AIM OF THE EXERCISE: The entries below are to be repeated exactly, with the pictures left out.

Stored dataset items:
== Segment start ==

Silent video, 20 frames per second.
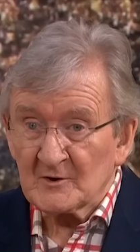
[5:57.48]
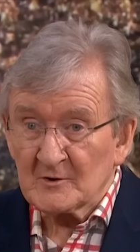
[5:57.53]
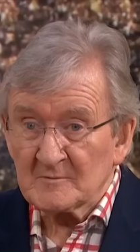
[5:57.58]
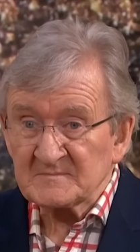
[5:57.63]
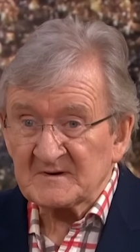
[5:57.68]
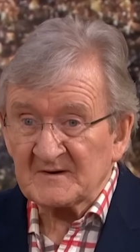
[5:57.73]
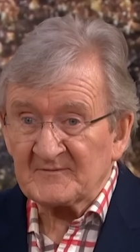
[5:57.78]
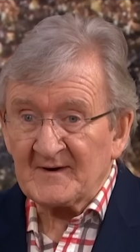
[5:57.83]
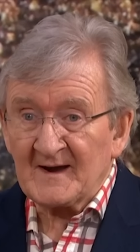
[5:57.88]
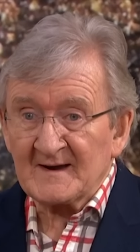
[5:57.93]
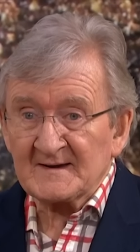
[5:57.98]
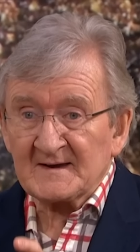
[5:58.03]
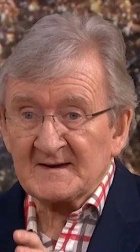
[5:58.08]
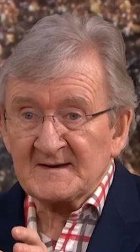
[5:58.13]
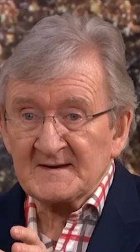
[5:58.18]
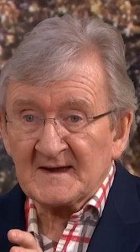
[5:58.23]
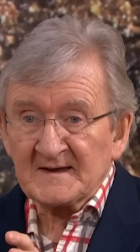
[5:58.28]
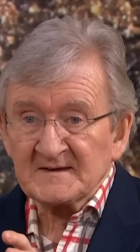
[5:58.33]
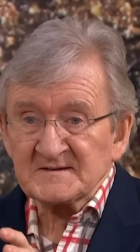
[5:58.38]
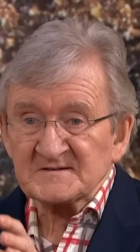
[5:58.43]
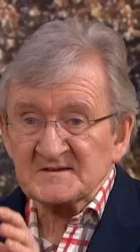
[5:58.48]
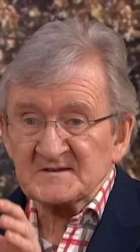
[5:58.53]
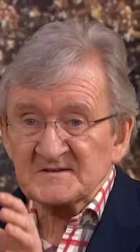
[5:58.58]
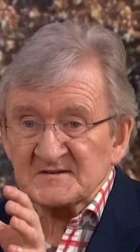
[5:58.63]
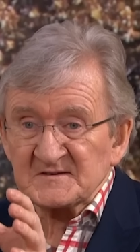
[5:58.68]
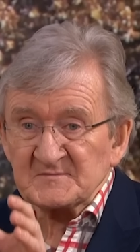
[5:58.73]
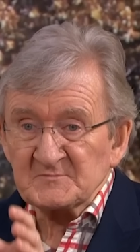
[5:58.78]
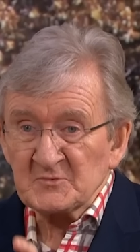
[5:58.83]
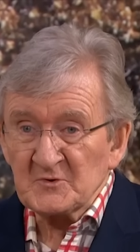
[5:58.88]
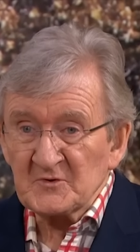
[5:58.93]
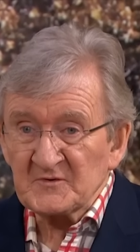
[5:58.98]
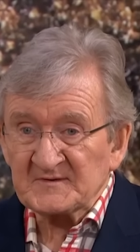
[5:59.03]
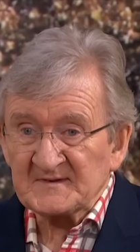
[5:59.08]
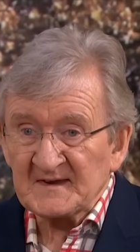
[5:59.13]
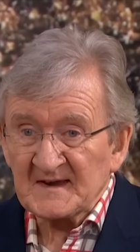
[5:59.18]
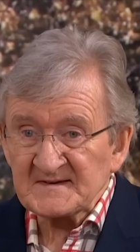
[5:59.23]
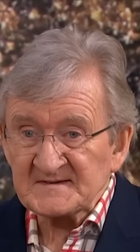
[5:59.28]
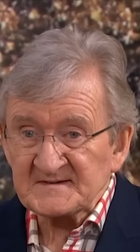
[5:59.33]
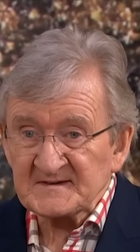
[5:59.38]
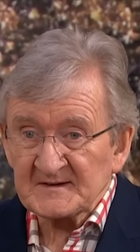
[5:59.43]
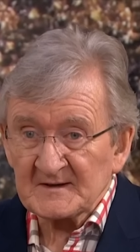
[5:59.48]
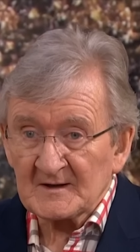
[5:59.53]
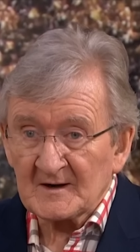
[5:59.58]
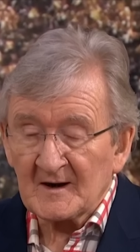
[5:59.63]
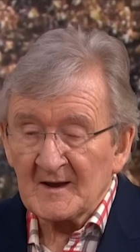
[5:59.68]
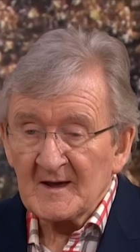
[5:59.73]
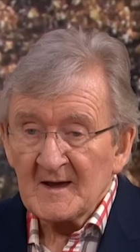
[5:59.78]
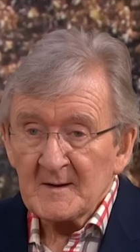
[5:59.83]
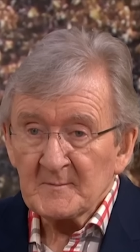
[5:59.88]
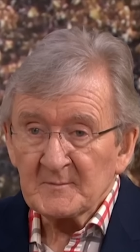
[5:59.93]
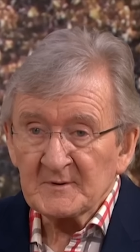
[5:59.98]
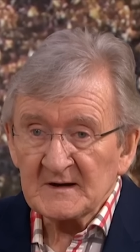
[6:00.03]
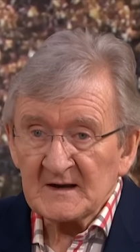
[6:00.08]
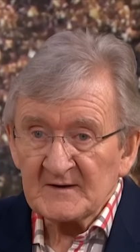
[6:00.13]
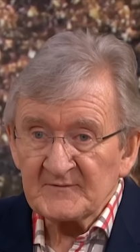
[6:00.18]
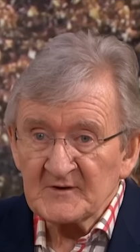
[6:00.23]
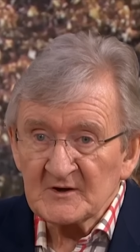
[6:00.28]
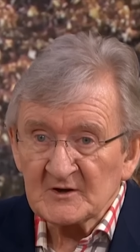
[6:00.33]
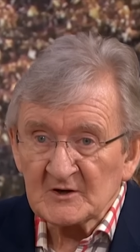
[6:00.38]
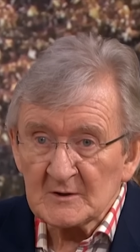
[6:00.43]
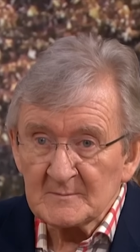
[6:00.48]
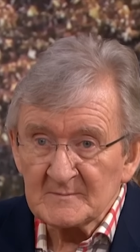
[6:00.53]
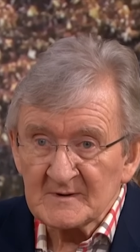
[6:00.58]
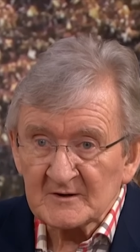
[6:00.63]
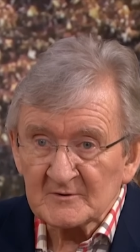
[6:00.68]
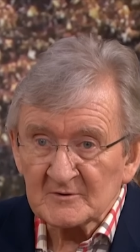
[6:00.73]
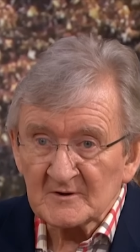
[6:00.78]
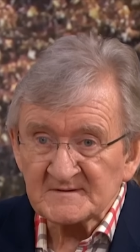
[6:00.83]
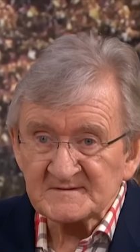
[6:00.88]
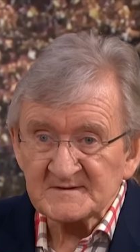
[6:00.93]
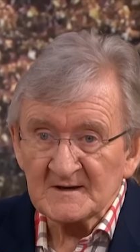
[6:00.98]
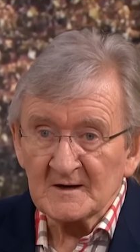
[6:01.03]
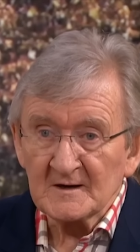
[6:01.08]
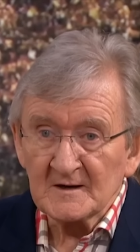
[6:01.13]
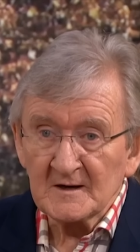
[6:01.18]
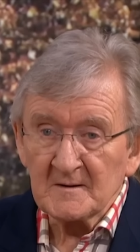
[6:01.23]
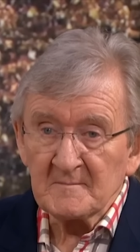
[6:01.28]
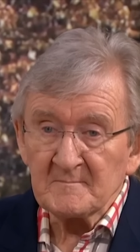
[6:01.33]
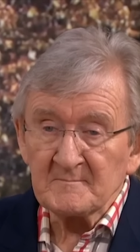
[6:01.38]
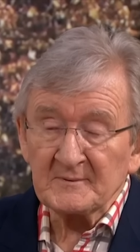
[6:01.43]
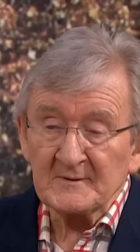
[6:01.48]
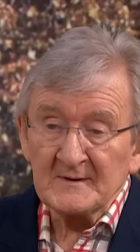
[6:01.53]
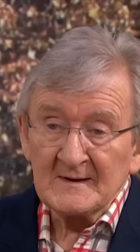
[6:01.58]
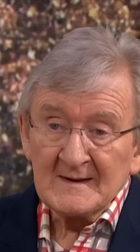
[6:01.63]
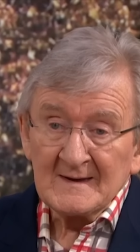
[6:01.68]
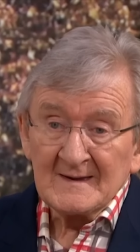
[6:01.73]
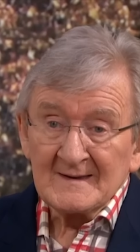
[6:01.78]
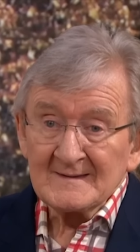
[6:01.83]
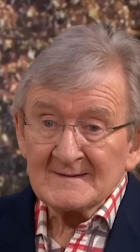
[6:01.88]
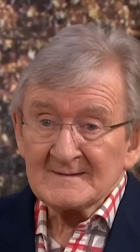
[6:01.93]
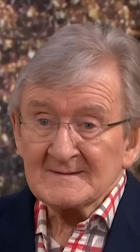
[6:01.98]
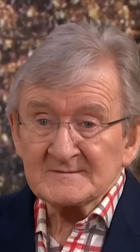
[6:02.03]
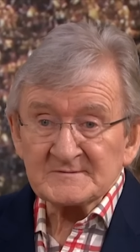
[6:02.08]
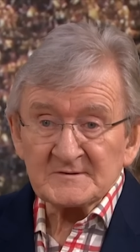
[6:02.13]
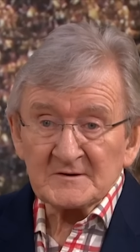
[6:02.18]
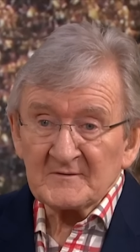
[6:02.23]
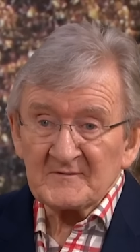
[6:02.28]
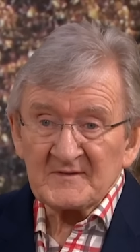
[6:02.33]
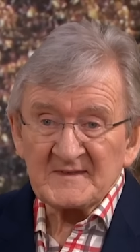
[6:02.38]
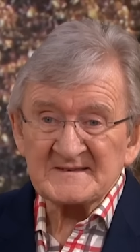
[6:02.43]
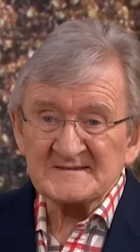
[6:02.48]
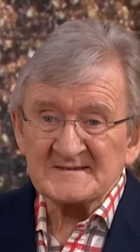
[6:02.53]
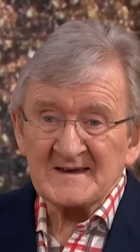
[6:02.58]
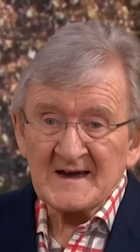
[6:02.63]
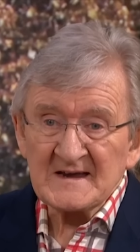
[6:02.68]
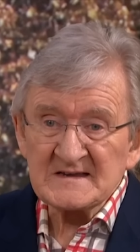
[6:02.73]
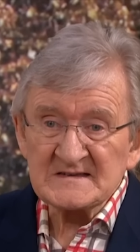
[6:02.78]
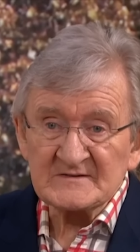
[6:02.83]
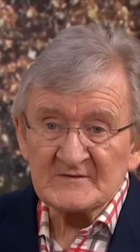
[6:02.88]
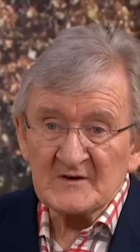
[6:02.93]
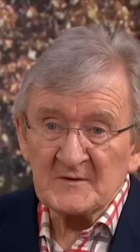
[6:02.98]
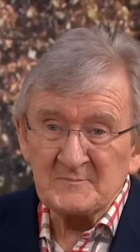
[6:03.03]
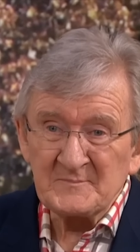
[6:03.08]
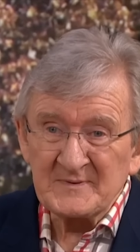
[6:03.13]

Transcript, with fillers: You're hoping to find a nice, smooth testicle. But if you come across a lump, sort of the size of a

== Segment end ==

EXERCISE RESULT:
Silent video, 20 frames per second.
[5:57.48]
[5:57.53]
[5:57.58]
[5:57.63]
[5:57.68]
[5:57.73]
[5:57.78]
[5:57.83]
[5:57.88]
[5:57.93]
[5:57.98]
[5:58.03]
[5:58.08]
[5:58.13]
[5:58.18]
[5:58.23]
[5:58.28]
[5:58.33]
[5:58.38]
[5:58.43]
[5:58.48]
[5:58.53]
[5:58.58]
[5:58.63]
[5:58.68]
[5:58.73]
[5:58.78]
[5:58.83]
[5:58.88]
[5:58.93]
[5:58.98]
[5:59.03]
[5:59.08]
[5:59.13]
[5:59.18]
[5:59.23]
[5:59.28]
[5:59.33]
[5:59.38]
[5:59.43]
[5:59.48]
[5:59.53]
[5:59.58]
[5:59.63]
[5:59.68]
[5:59.73]
[5:59.78]
[5:59.83]
[5:59.88]
[5:59.93]
[5:59.98]
[6:00.03]
[6:00.08]
[6:00.13]
[6:00.18]
[6:00.23]
[6:00.28]
[6:00.33]
[6:00.38]
[6:00.43]
[6:00.48]
[6:00.53]
[6:00.58]
[6:00.63]
[6:00.68]
[6:00.73]
[6:00.78]
[6:00.83]
[6:00.88]
[6:00.93]
[6:00.98]
[6:01.03]
[6:01.08]
[6:01.13]
[6:01.18]
[6:01.23]
[6:01.28]
[6:01.33]
[6:01.38]
[6:01.43]
[6:01.48]
[6:01.53]
[6:01.58]
[6:01.63]
[6:01.68]
[6:01.73]
[6:01.78]
[6:01.83]
[6:01.88]
[6:01.93]
[6:01.98]
[6:02.03]
[6:02.08]
[6:02.13]
[6:02.18]
[6:02.23]
[6:02.28]
[6:02.33]
[6:02.38]
[6:02.43]
[6:02.48]
[6:02.53]
[6:02.58]
[6:02.63]
[6:02.68]
[6:02.73]
[6:02.78]
[6:02.83]
[6:02.88]
[6:02.93]
[6:02.98]
[6:03.03]
[6:03.08]
[6:03.13]

Transcript, with fillers: You're hoping to find a nice, smooth testicle. But if you come across a lump, sort of the size of a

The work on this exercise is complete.